In the next room, the leaves of trees overhead block out the walls and ceiling. Warm, soft light that had to be daylight, not electric, filtered through the leaves. So many trees, trees with long, thin tresses, trees with trunks like bent limbs, thicker than a human head, branches bent so parallel to the ground she could walk up in her heels.

“This is the only room I can think of that could cause noise. The animals, sometimes.” Animals? Marceline does not think he is talking about cats and dogs.

Something in the back of her head tells her that this room, this garden, though otherworldly, is benign. That no harm will come to her while she is here, in this mass of gentle greens punctuated by starbursts of color, fuschia and pale yellow and lavender. Like a painting.

“Is anyone else here with you?” Marceline says. “Do you run the hotel by yourself?”

“No. Just you.”

When the doors open once more, they are back in the lobby. The man is watching her, a pleasant, slightly embarrassed expression on his face, like, nothing to see here. It crosses Marceline’s mind that perhaps he was the one who made that call, to lure her to this vibrant pocket in the city that blurred the line in her head between performance and truth.

As Marceline steps through the doors, she glances back. He is not there; the elevator doors are already shut. Outside, she blinks from the sun slitting against her eyes, the quiet of the hotel harsh against the bustle of the city awake.



Somewhere, away from where Marceline is now, the man peers outside the window and thinks of the little gold keys scattered across the city like loose change.

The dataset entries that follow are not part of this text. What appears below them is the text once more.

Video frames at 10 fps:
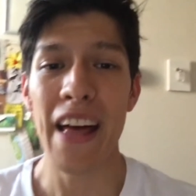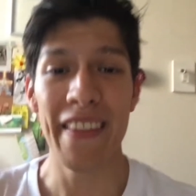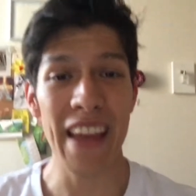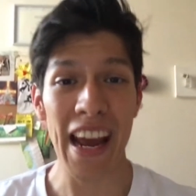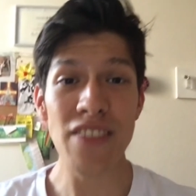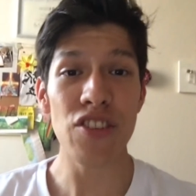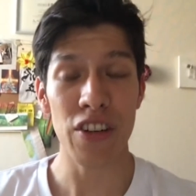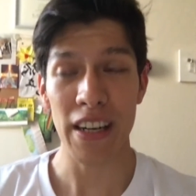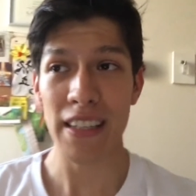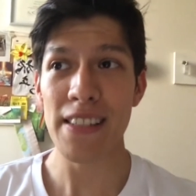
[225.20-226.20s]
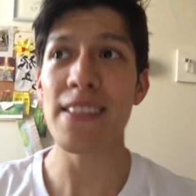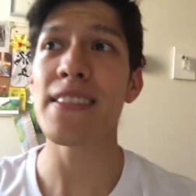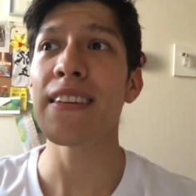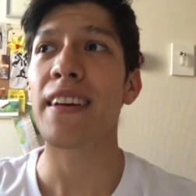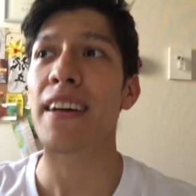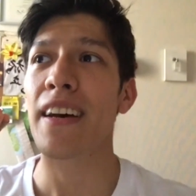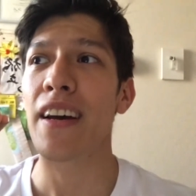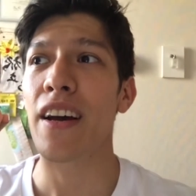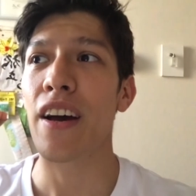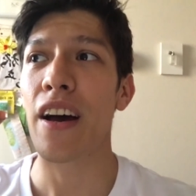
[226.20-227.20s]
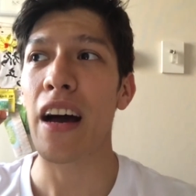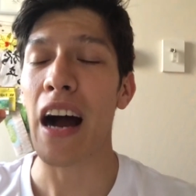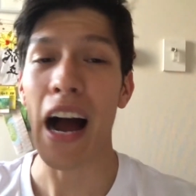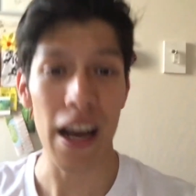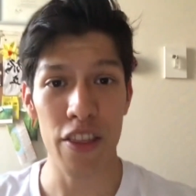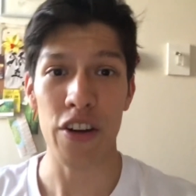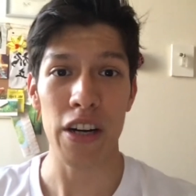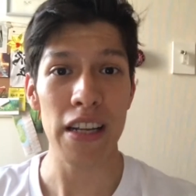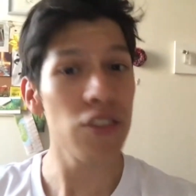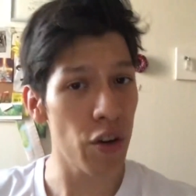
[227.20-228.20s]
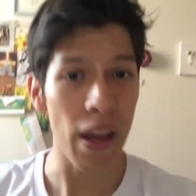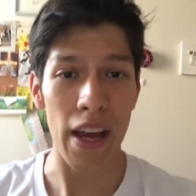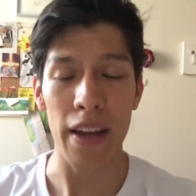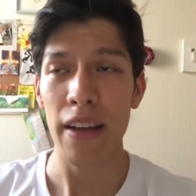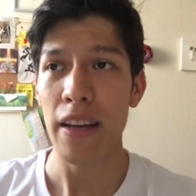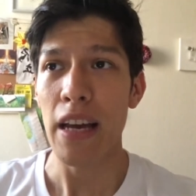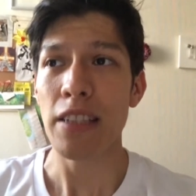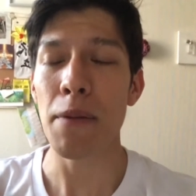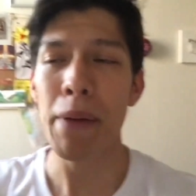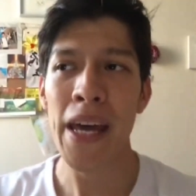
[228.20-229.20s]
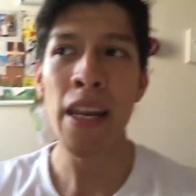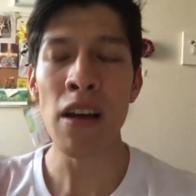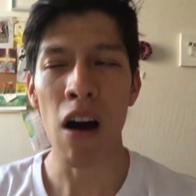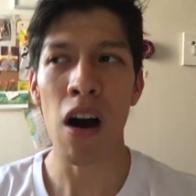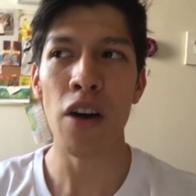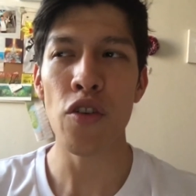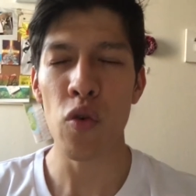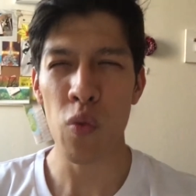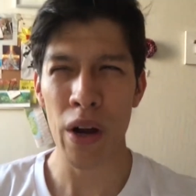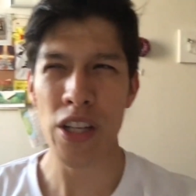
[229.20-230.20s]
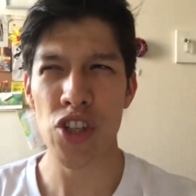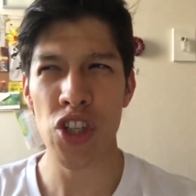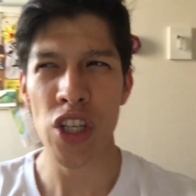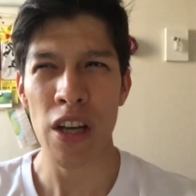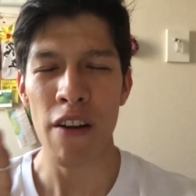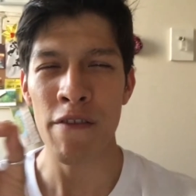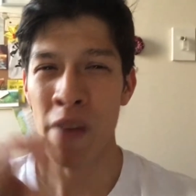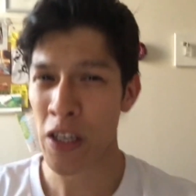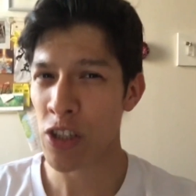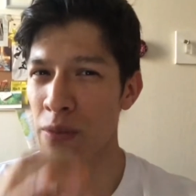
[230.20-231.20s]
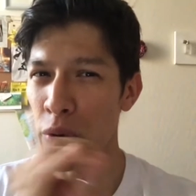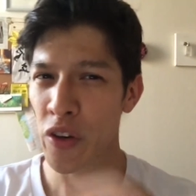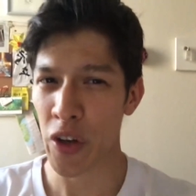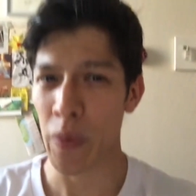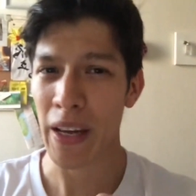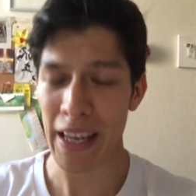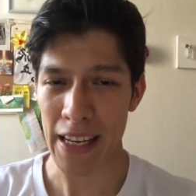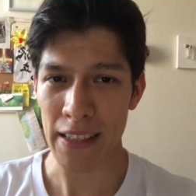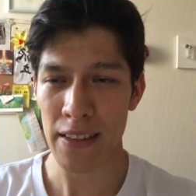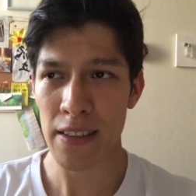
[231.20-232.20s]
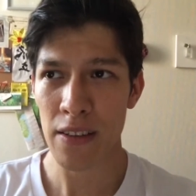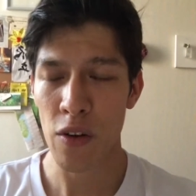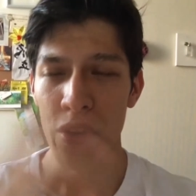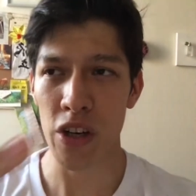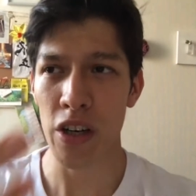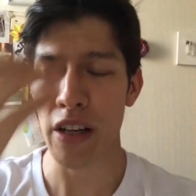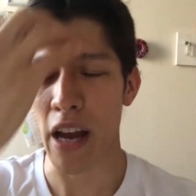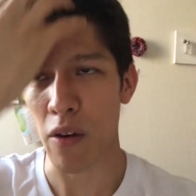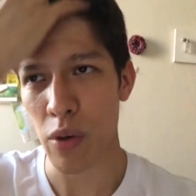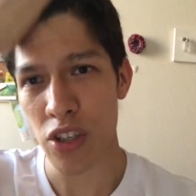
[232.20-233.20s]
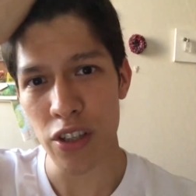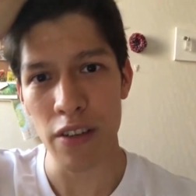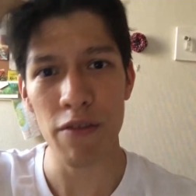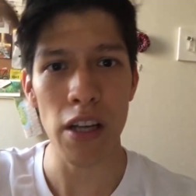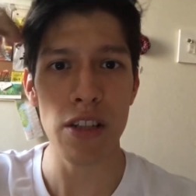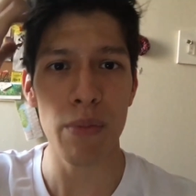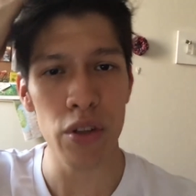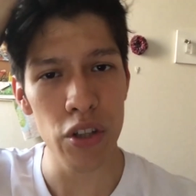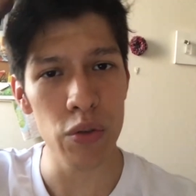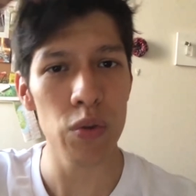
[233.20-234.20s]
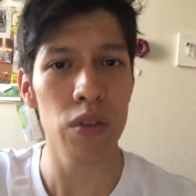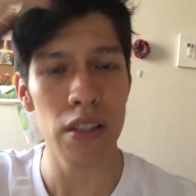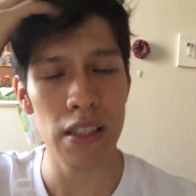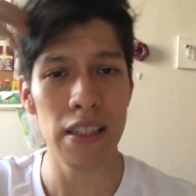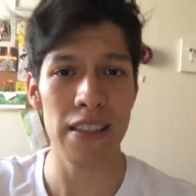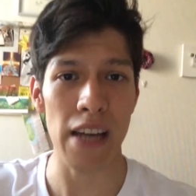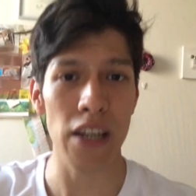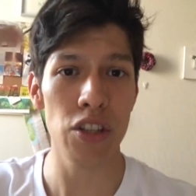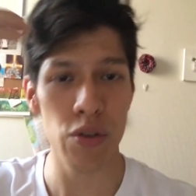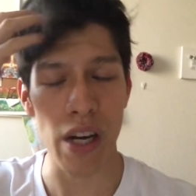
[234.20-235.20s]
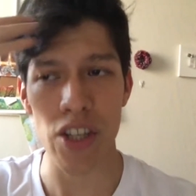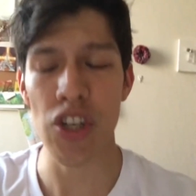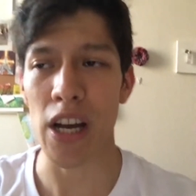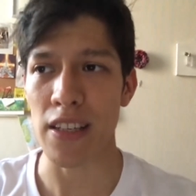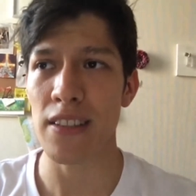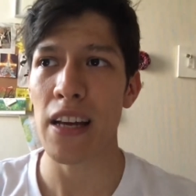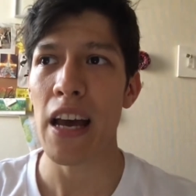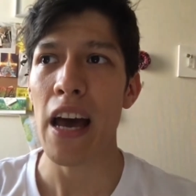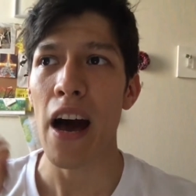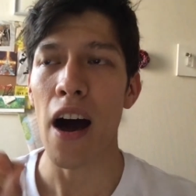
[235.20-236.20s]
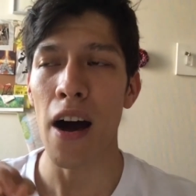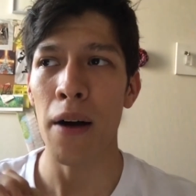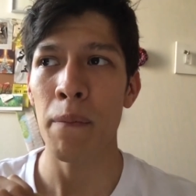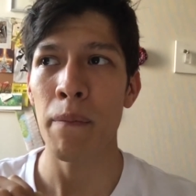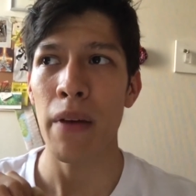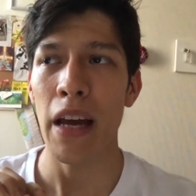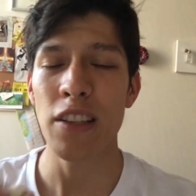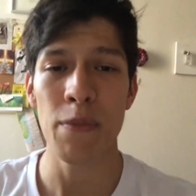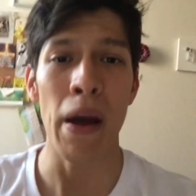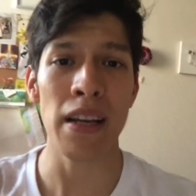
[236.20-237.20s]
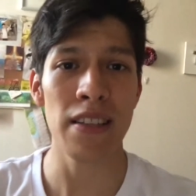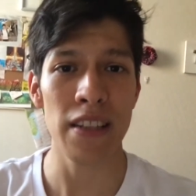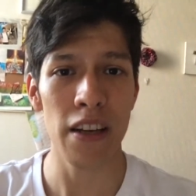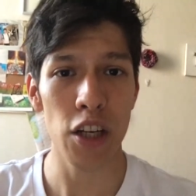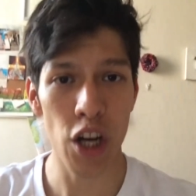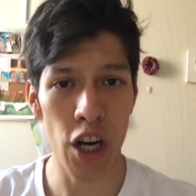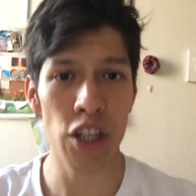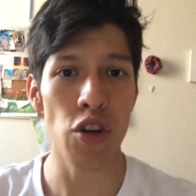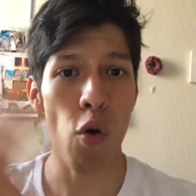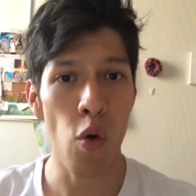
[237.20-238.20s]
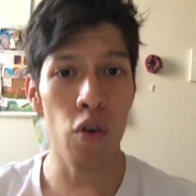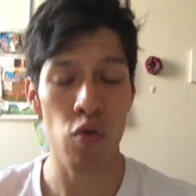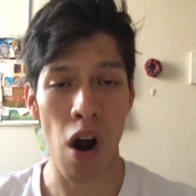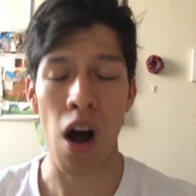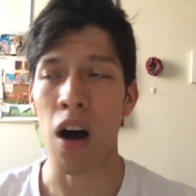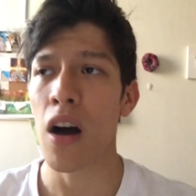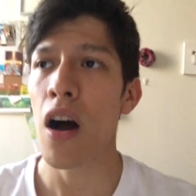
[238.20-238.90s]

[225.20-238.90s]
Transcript: The answer is, either is okay. Depending on which vegetable you eat, or which vegetable you decide to digest, it's best cooked or raw.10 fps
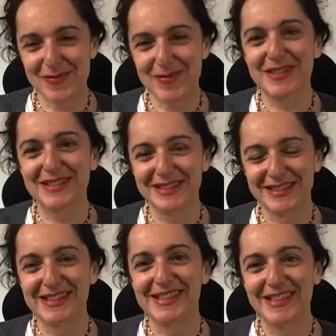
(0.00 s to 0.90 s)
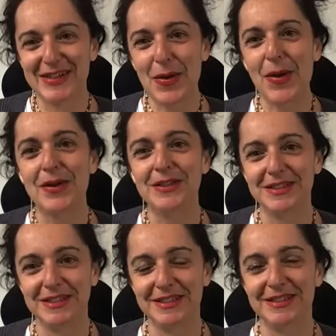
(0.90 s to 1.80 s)
do it, because it's living in
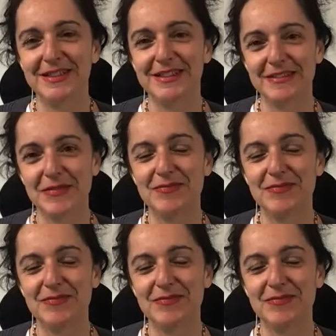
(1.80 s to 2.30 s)
you. That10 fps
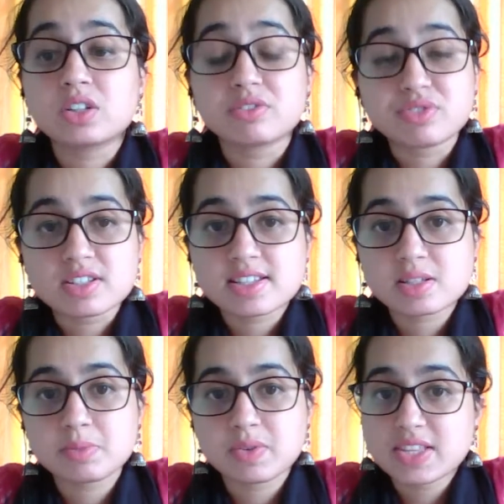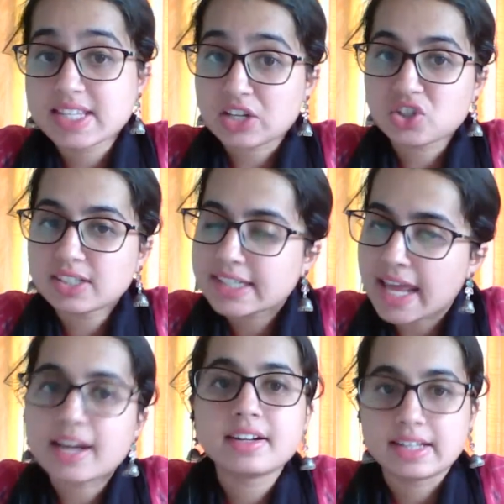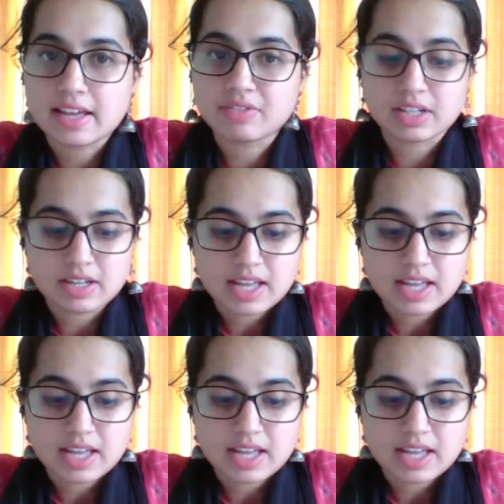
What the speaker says: differences between section 10 and 11.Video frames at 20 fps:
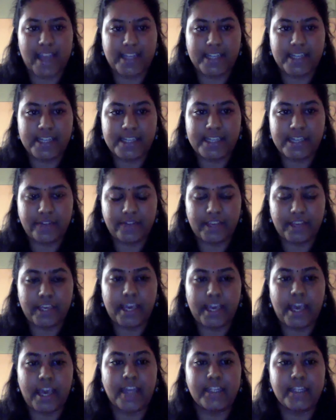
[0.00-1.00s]
NDTV
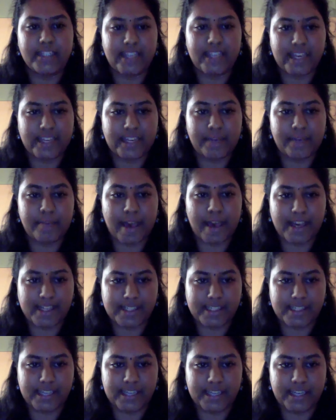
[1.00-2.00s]
and DNA
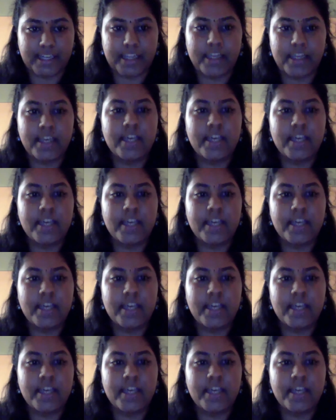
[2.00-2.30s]
Magazine.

Some will never be touched again, he thinks. Some will fall into gutters and some will get crushed underfoot until they are the same color as the street. But some—and he knows this to be true—will be picked up. There is a certain person who picks up something pretty or strange from the ground or a windowsill, and a certain person who begins to wonder what it unlocks.



Marceline stands in a telephone booth, letting the line ring. She waits for a minute, then more. No operator’s voice comes on the line. Only the drilling ringing, on and on. Slowly, Marceline lowers the phone and squints through the glass of the booth to the sunlit street. Sunlight. It is not day time right now.

If she listens very closely, Marceline can hear it: the same song that plays throughout the hotel, a woman faintly singing, from another floor far away.